▶ **Requirement**:
Go through the entries below. Copy out every line that contains "Transcript".

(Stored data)

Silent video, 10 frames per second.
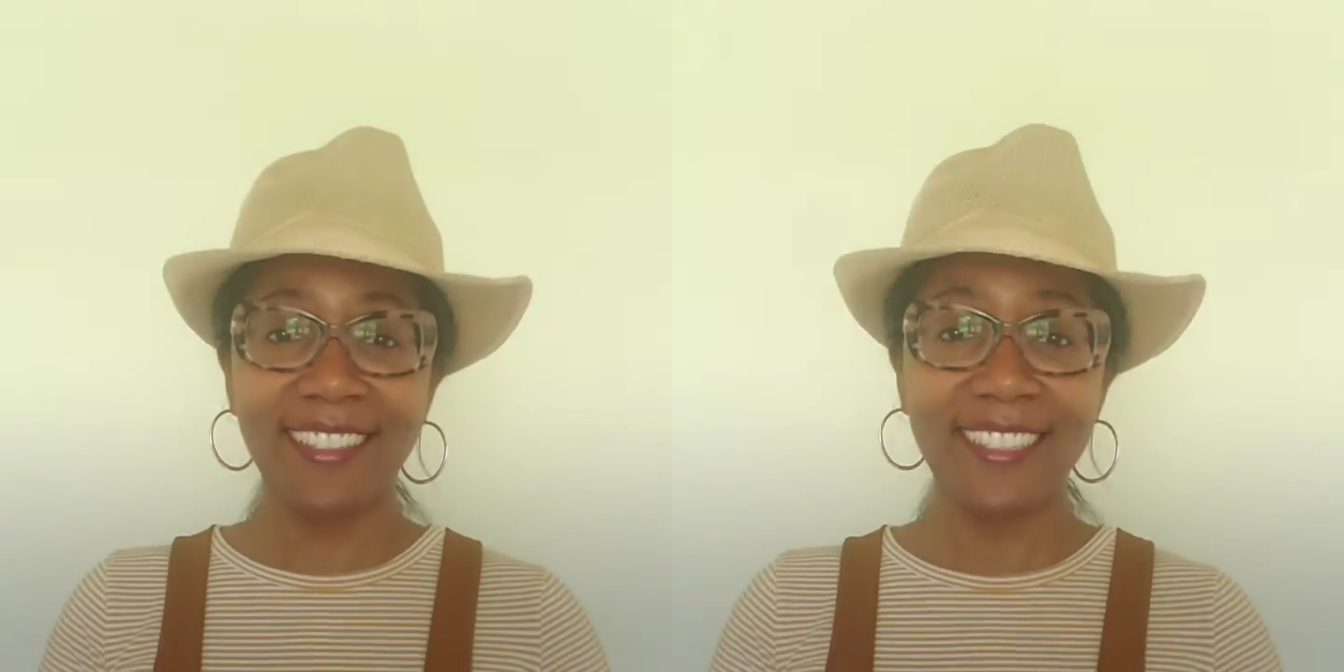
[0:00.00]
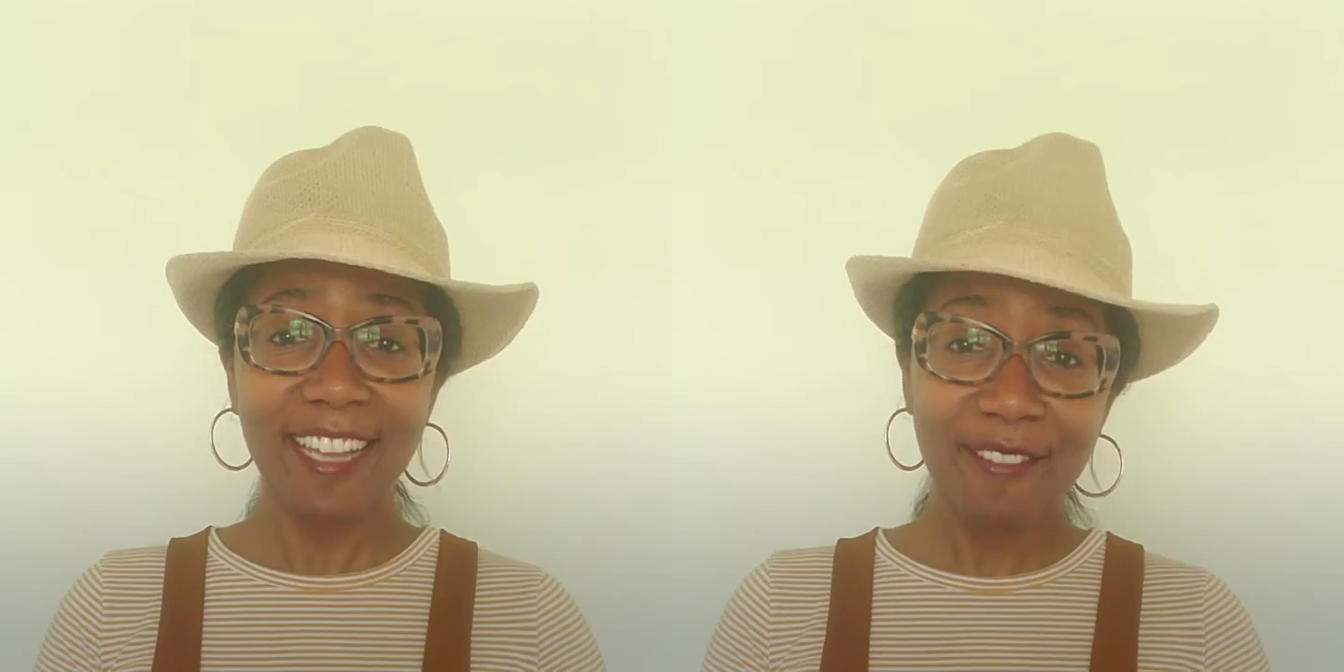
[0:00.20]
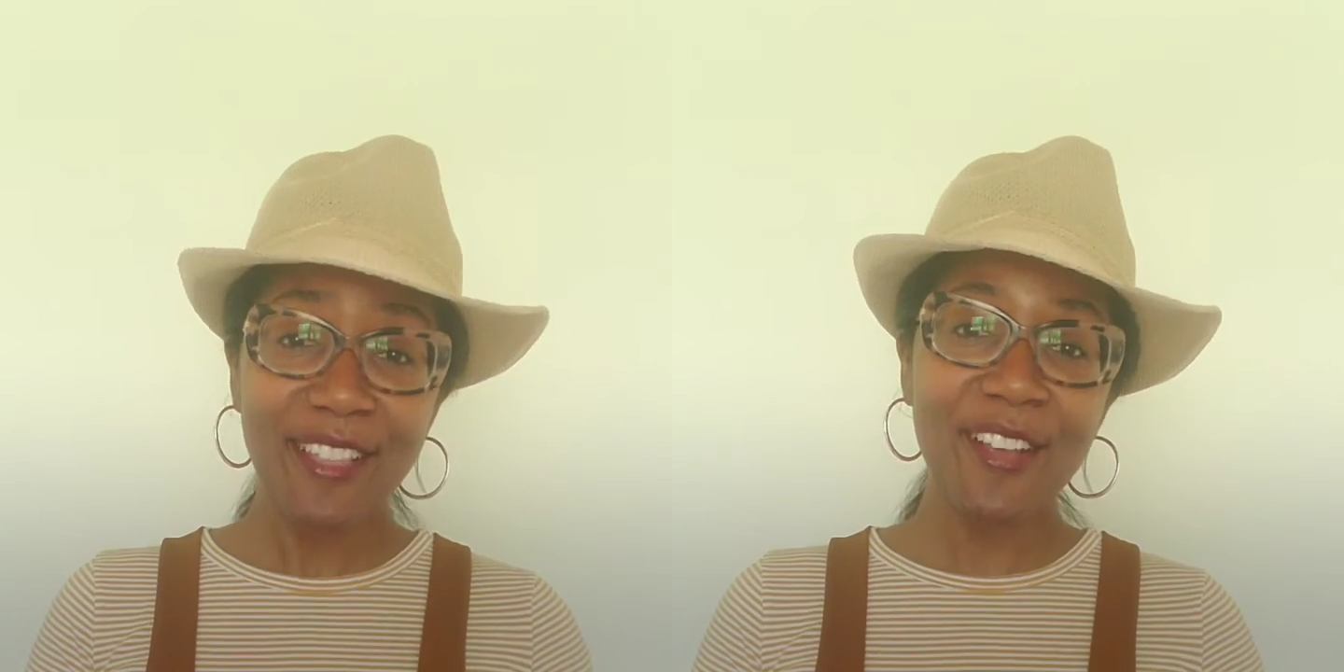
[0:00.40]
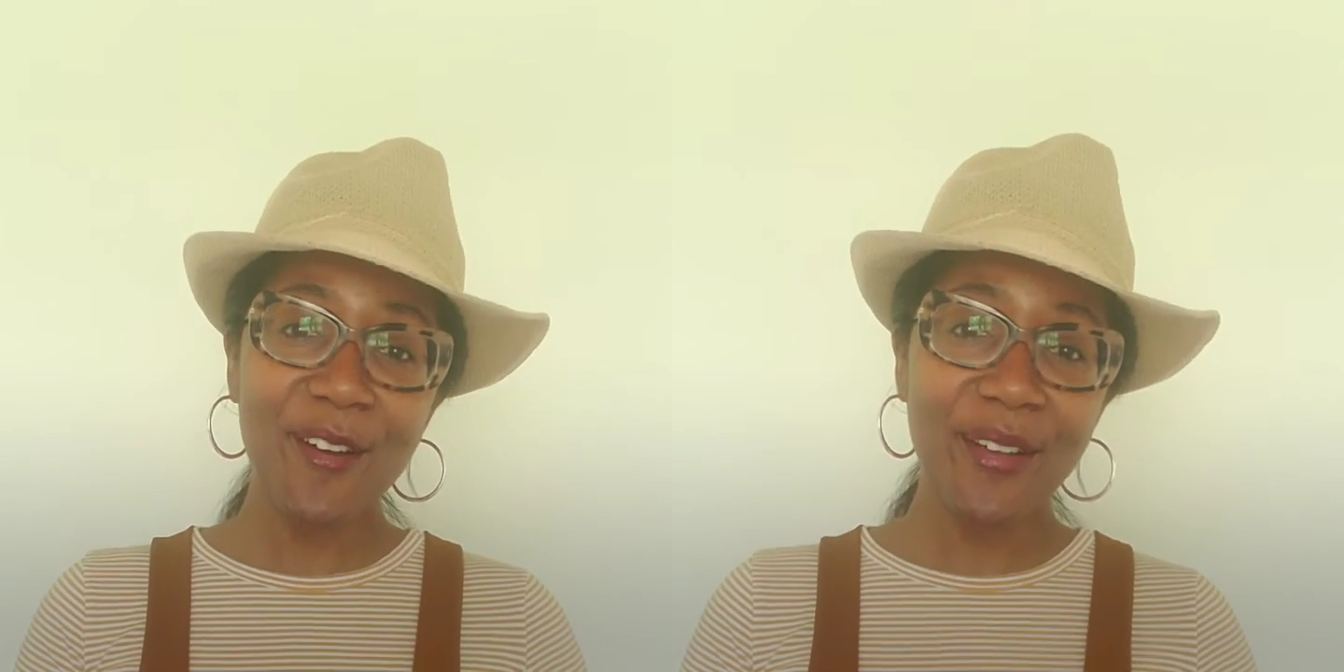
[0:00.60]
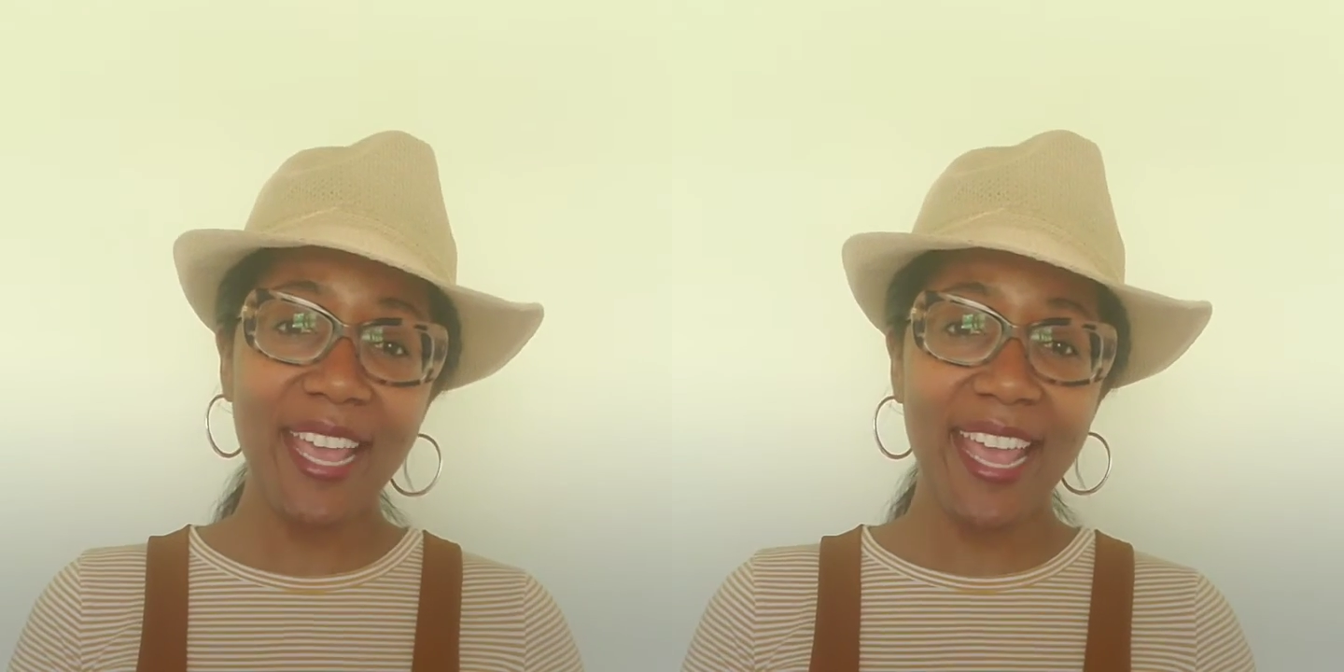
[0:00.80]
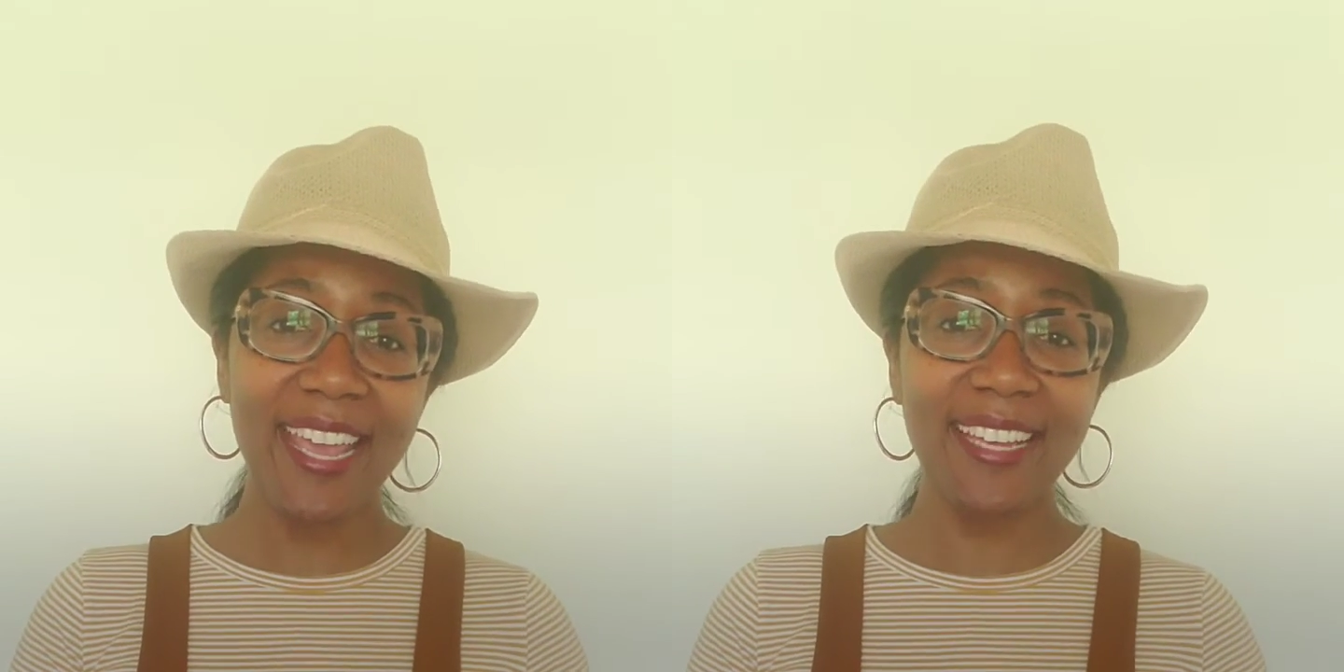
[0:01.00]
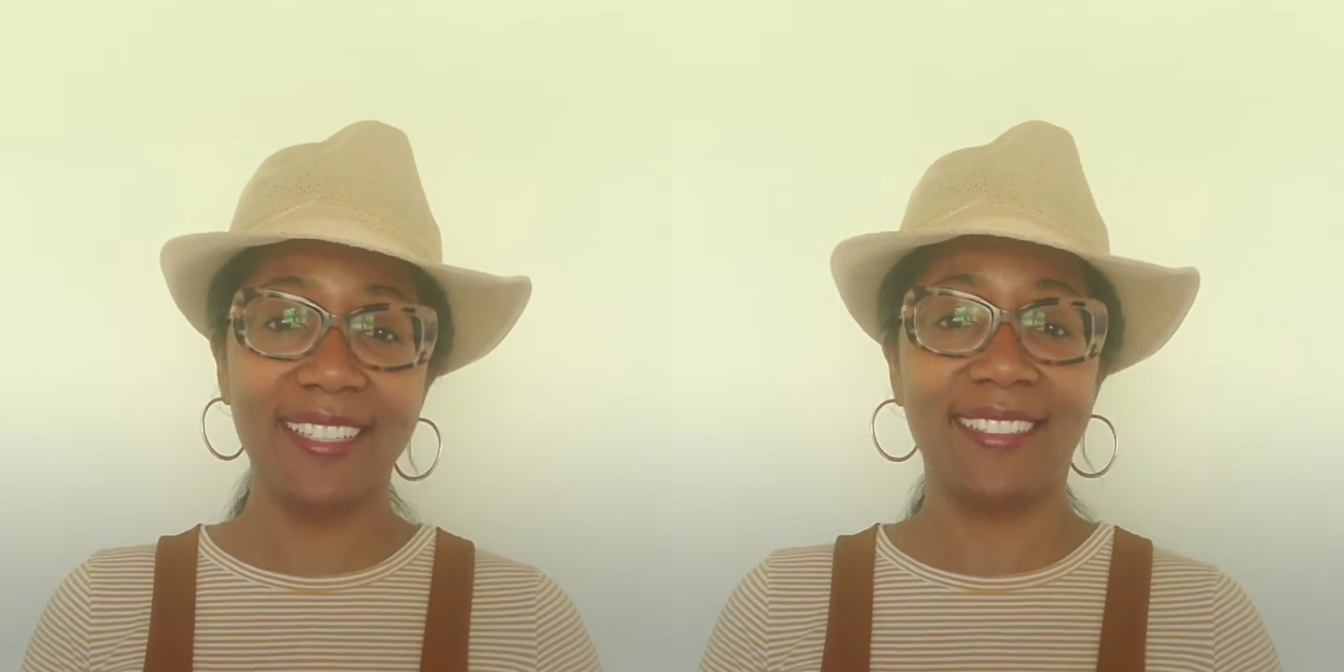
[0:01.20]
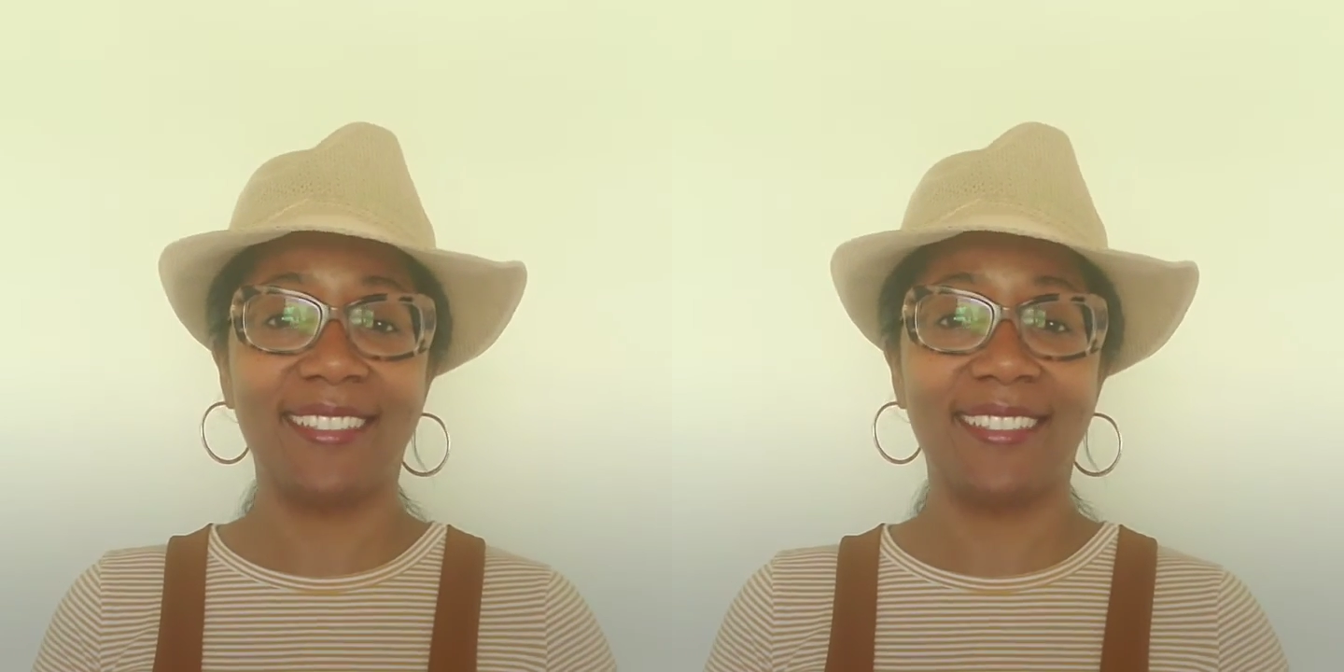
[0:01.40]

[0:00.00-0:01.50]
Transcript: Is everything okay?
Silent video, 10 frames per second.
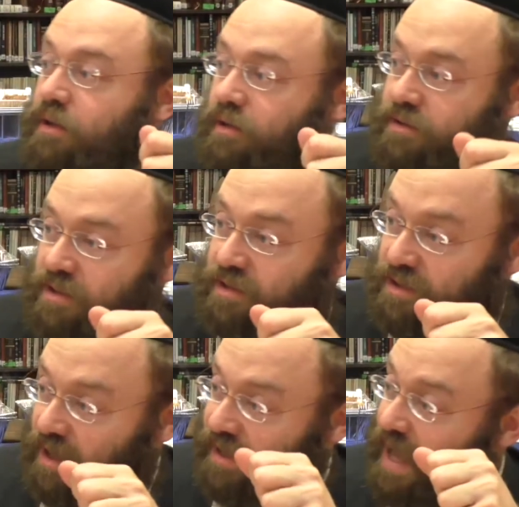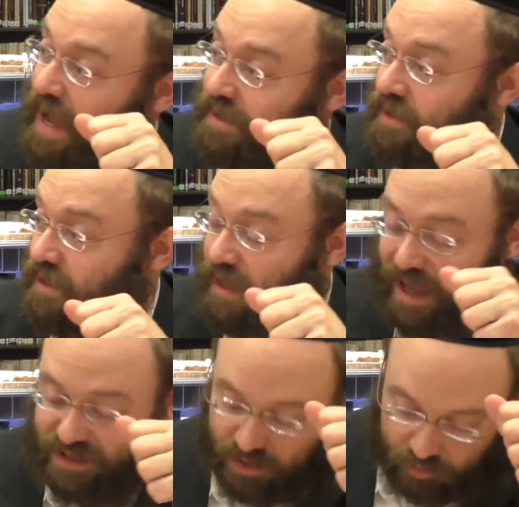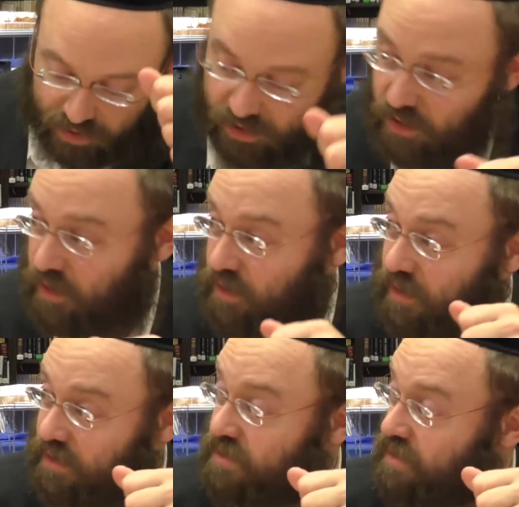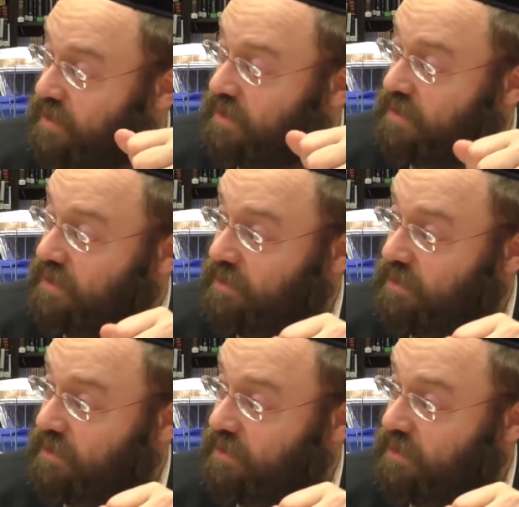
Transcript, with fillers: is, eh, a Yain that has to be, that's, eh, that,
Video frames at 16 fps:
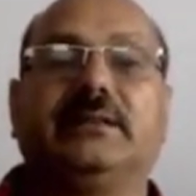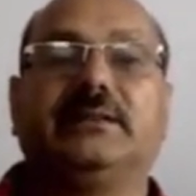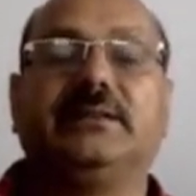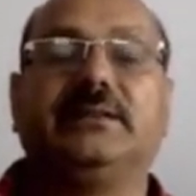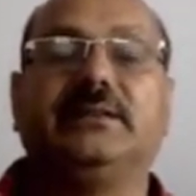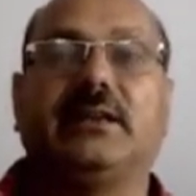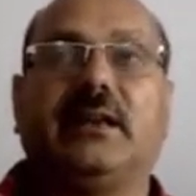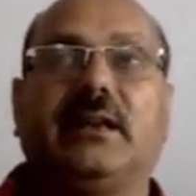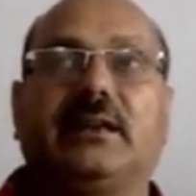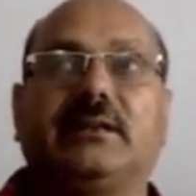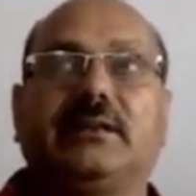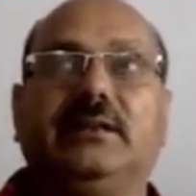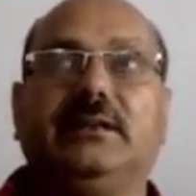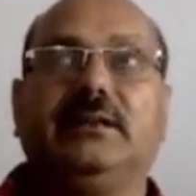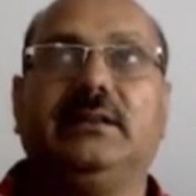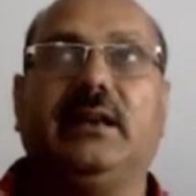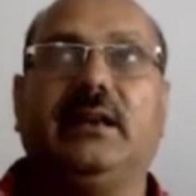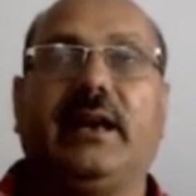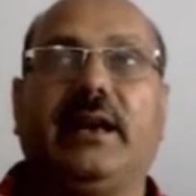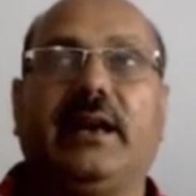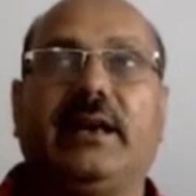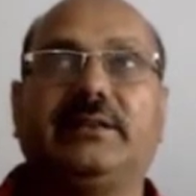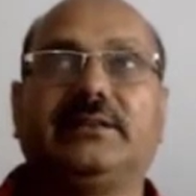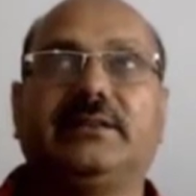These are the
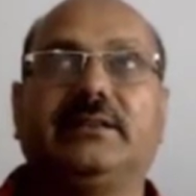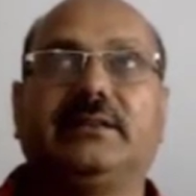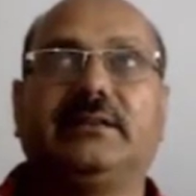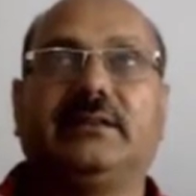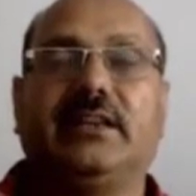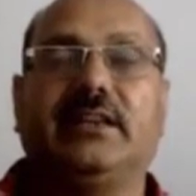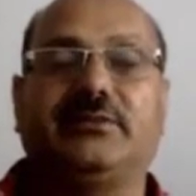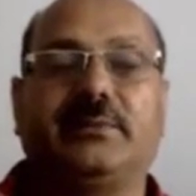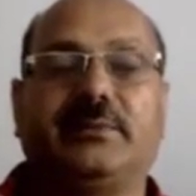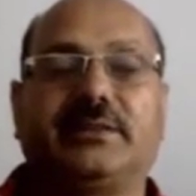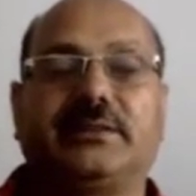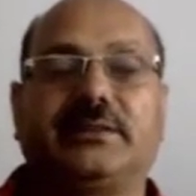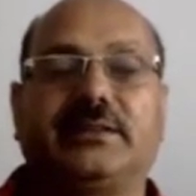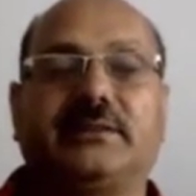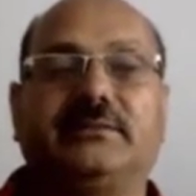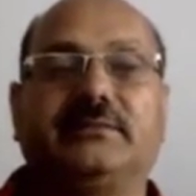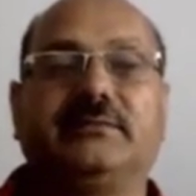hierarchical classification.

▶ **Result below**:
Transcript: Is everything okay?
Transcript, with fillers: is, eh, a Yain that has to be, that's, eh, that,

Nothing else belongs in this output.